__About this exercise__. The expected answer is the full listing, repeated exactly and free of images.
[Given records — start]
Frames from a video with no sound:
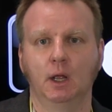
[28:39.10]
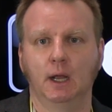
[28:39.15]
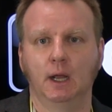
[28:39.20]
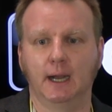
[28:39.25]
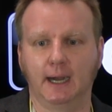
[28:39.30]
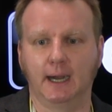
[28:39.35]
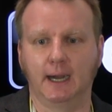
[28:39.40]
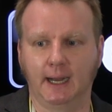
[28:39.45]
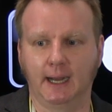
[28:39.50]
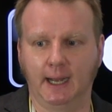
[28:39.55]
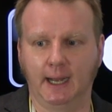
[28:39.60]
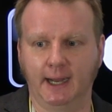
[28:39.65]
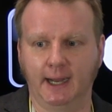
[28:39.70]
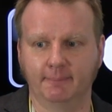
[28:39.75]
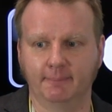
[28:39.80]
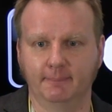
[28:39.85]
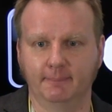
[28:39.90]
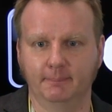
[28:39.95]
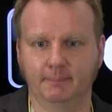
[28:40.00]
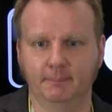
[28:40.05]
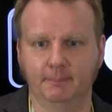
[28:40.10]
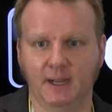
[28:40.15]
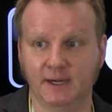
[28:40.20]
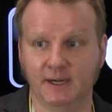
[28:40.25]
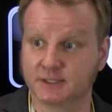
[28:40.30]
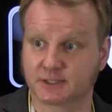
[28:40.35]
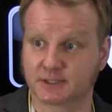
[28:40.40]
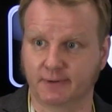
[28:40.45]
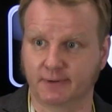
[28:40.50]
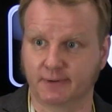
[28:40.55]
And
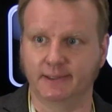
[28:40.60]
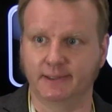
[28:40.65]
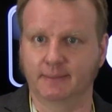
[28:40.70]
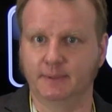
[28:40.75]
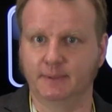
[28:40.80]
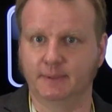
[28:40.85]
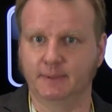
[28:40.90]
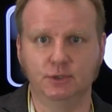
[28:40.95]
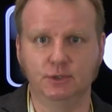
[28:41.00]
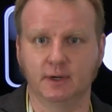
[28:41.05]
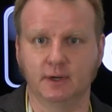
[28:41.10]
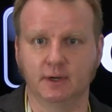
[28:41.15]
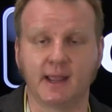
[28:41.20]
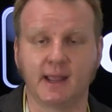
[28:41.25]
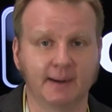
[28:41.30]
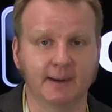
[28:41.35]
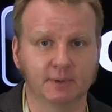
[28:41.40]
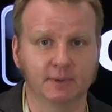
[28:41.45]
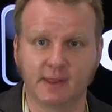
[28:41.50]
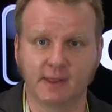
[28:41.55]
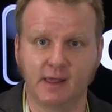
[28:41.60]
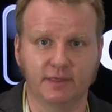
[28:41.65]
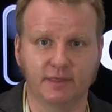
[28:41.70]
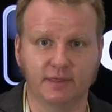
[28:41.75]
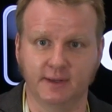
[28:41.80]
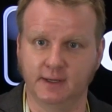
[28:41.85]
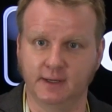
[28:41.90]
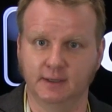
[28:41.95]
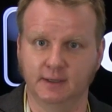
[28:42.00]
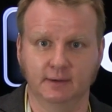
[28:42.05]
it's great. I mean, you can hammer that
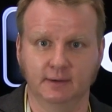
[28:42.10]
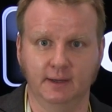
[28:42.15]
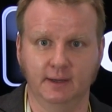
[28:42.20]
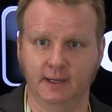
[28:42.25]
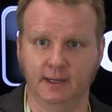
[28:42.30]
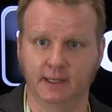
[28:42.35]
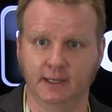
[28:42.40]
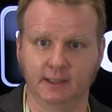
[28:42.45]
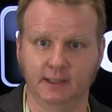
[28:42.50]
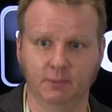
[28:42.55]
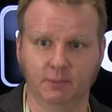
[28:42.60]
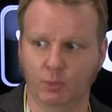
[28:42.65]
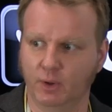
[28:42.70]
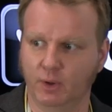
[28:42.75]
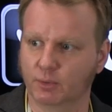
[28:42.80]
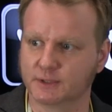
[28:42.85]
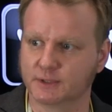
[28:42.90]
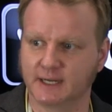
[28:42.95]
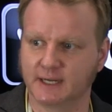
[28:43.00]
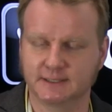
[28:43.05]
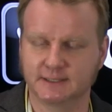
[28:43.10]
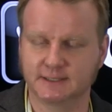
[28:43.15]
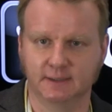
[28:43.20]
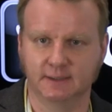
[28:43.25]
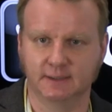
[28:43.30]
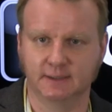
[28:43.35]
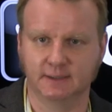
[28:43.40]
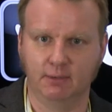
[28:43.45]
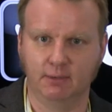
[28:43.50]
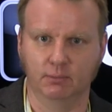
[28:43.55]
thing, and we were
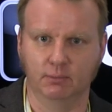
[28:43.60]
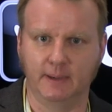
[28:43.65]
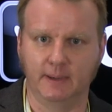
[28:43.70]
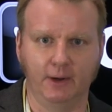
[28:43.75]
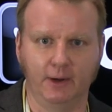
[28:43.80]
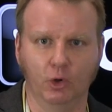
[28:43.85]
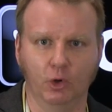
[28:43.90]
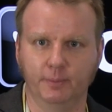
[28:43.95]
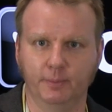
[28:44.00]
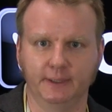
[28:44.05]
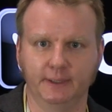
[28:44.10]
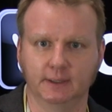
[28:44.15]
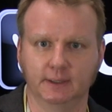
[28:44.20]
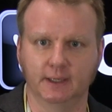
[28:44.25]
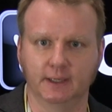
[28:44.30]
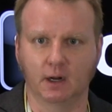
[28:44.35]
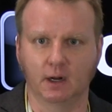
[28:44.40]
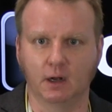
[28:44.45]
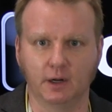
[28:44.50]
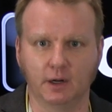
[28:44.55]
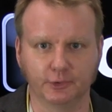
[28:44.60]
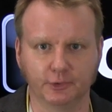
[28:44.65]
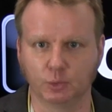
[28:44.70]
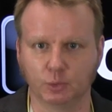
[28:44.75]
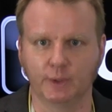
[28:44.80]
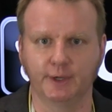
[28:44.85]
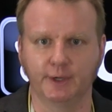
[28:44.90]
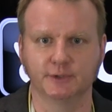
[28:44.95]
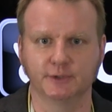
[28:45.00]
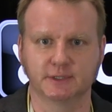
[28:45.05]
testing that by opening like 100
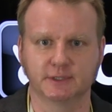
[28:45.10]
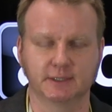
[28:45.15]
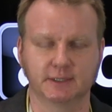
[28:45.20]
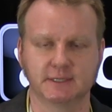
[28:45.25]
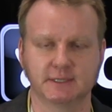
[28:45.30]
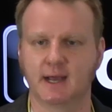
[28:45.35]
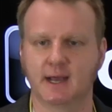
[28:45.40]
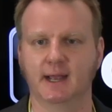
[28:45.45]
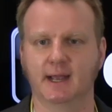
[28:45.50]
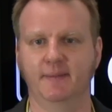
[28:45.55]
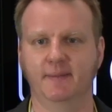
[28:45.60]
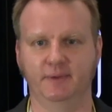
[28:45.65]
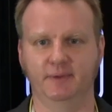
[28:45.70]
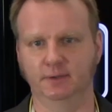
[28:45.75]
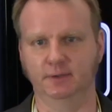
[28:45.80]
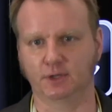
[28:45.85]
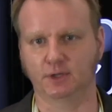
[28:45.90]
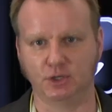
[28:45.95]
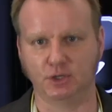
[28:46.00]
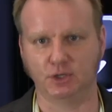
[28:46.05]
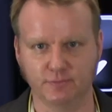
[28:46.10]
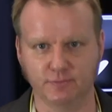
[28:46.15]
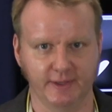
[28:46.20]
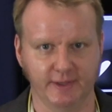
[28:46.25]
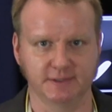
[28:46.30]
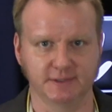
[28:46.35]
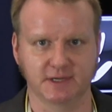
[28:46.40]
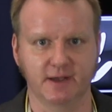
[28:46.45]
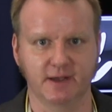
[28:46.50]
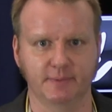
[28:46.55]
windows at a time. It'll queue
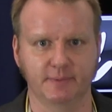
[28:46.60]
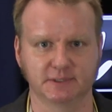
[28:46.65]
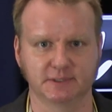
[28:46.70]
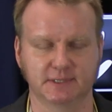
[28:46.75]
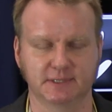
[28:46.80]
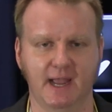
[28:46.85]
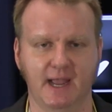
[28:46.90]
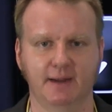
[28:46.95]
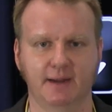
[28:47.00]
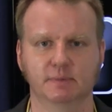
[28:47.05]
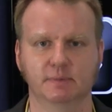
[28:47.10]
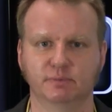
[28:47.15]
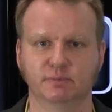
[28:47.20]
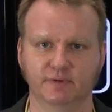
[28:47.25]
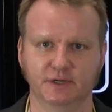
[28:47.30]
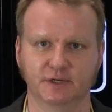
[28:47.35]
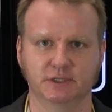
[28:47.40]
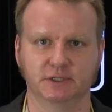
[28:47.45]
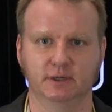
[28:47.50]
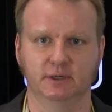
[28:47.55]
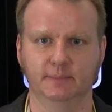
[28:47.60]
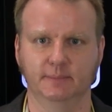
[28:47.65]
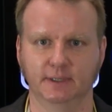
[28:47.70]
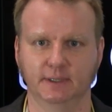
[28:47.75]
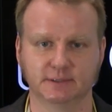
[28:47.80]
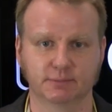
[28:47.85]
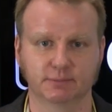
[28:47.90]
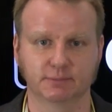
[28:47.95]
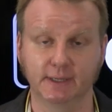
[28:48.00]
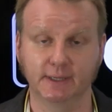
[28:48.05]
things up and stack them and provision them, and
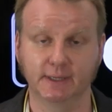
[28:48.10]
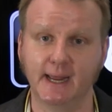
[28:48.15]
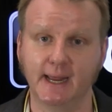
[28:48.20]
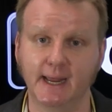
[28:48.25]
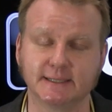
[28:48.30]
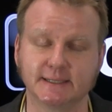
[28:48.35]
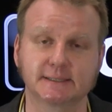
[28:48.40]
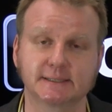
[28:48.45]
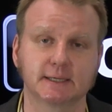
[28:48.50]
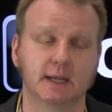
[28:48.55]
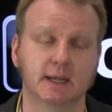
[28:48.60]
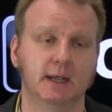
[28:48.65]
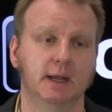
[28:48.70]
it's really nice.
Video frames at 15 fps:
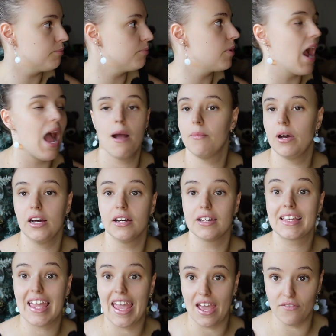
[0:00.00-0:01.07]
Primer
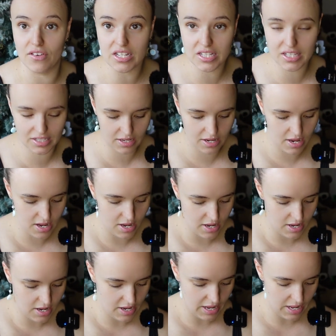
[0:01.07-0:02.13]
Canvas.
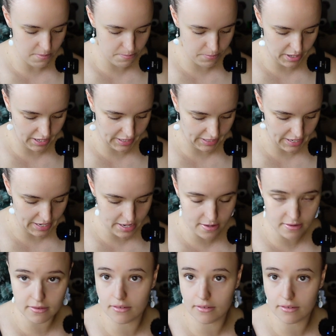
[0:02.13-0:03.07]
Hey buddy.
[Given records — finish]
__Answer to this exercise__.
Frames from a video with no sound:
[28:39.10]
[28:39.15]
[28:39.20]
[28:39.25]
[28:39.30]
[28:39.35]
[28:39.40]
[28:39.45]
[28:39.50]
[28:39.55]
[28:39.60]
[28:39.65]
[28:39.70]
[28:39.75]
[28:39.80]
[28:39.85]
[28:39.90]
[28:39.95]
[28:40.00]
[28:40.05]
[28:40.10]
[28:40.15]
[28:40.20]
[28:40.25]
[28:40.30]
[28:40.35]
[28:40.40]
[28:40.45]
[28:40.50]
[28:40.55]
And
[28:40.60]
[28:40.65]
[28:40.70]
[28:40.75]
[28:40.80]
[28:40.85]
[28:40.90]
[28:40.95]
[28:41.00]
[28:41.05]
[28:41.10]
[28:41.15]
[28:41.20]
[28:41.25]
[28:41.30]
[28:41.35]
[28:41.40]
[28:41.45]
[28:41.50]
[28:41.55]
[28:41.60]
[28:41.65]
[28:41.70]
[28:41.75]
[28:41.80]
[28:41.85]
[28:41.90]
[28:41.95]
[28:42.00]
[28:42.05]
it's great. I mean, you can hammer that
[28:42.10]
[28:42.15]
[28:42.20]
[28:42.25]
[28:42.30]
[28:42.35]
[28:42.40]
[28:42.45]
[28:42.50]
[28:42.55]
[28:42.60]
[28:42.65]
[28:42.70]
[28:42.75]
[28:42.80]
[28:42.85]
[28:42.90]
[28:42.95]
[28:43.00]
[28:43.05]
[28:43.10]
[28:43.15]
[28:43.20]
[28:43.25]
[28:43.30]
[28:43.35]
[28:43.40]
[28:43.45]
[28:43.50]
[28:43.55]
thing, and we were
[28:43.60]
[28:43.65]
[28:43.70]
[28:43.75]
[28:43.80]
[28:43.85]
[28:43.90]
[28:43.95]
[28:44.00]
[28:44.05]
[28:44.10]
[28:44.15]
[28:44.20]
[28:44.25]
[28:44.30]
[28:44.35]
[28:44.40]
[28:44.45]
[28:44.50]
[28:44.55]
[28:44.60]
[28:44.65]
[28:44.70]
[28:44.75]
[28:44.80]
[28:44.85]
[28:44.90]
[28:44.95]
[28:45.00]
[28:45.05]
testing that by opening like 100
[28:45.10]
[28:45.15]
[28:45.20]
[28:45.25]
[28:45.30]
[28:45.35]
[28:45.40]
[28:45.45]
[28:45.50]
[28:45.55]
[28:45.60]
[28:45.65]
[28:45.70]
[28:45.75]
[28:45.80]
[28:45.85]
[28:45.90]
[28:45.95]
[28:46.00]
[28:46.05]
[28:46.10]
[28:46.15]
[28:46.20]
[28:46.25]
[28:46.30]
[28:46.35]
[28:46.40]
[28:46.45]
[28:46.50]
[28:46.55]
windows at a time. It'll queue
[28:46.60]
[28:46.65]
[28:46.70]
[28:46.75]
[28:46.80]
[28:46.85]
[28:46.90]
[28:46.95]
[28:47.00]
[28:47.05]
[28:47.10]
[28:47.15]
[28:47.20]
[28:47.25]
[28:47.30]
[28:47.35]
[28:47.40]
[28:47.45]
[28:47.50]
[28:47.55]
[28:47.60]
[28:47.65]
[28:47.70]
[28:47.75]
[28:47.80]
[28:47.85]
[28:47.90]
[28:47.95]
[28:48.00]
[28:48.05]
things up and stack them and provision them, and
[28:48.10]
[28:48.15]
[28:48.20]
[28:48.25]
[28:48.30]
[28:48.35]
[28:48.40]
[28:48.45]
[28:48.50]
[28:48.55]
[28:48.60]
[28:48.65]
[28:48.70]
it's really nice.
Video frames at 15 fps:
[0:00.00-0:01.07]
Primer
[0:01.07-0:02.13]
Canvas.
[0:02.13-0:03.07]
Hey buddy.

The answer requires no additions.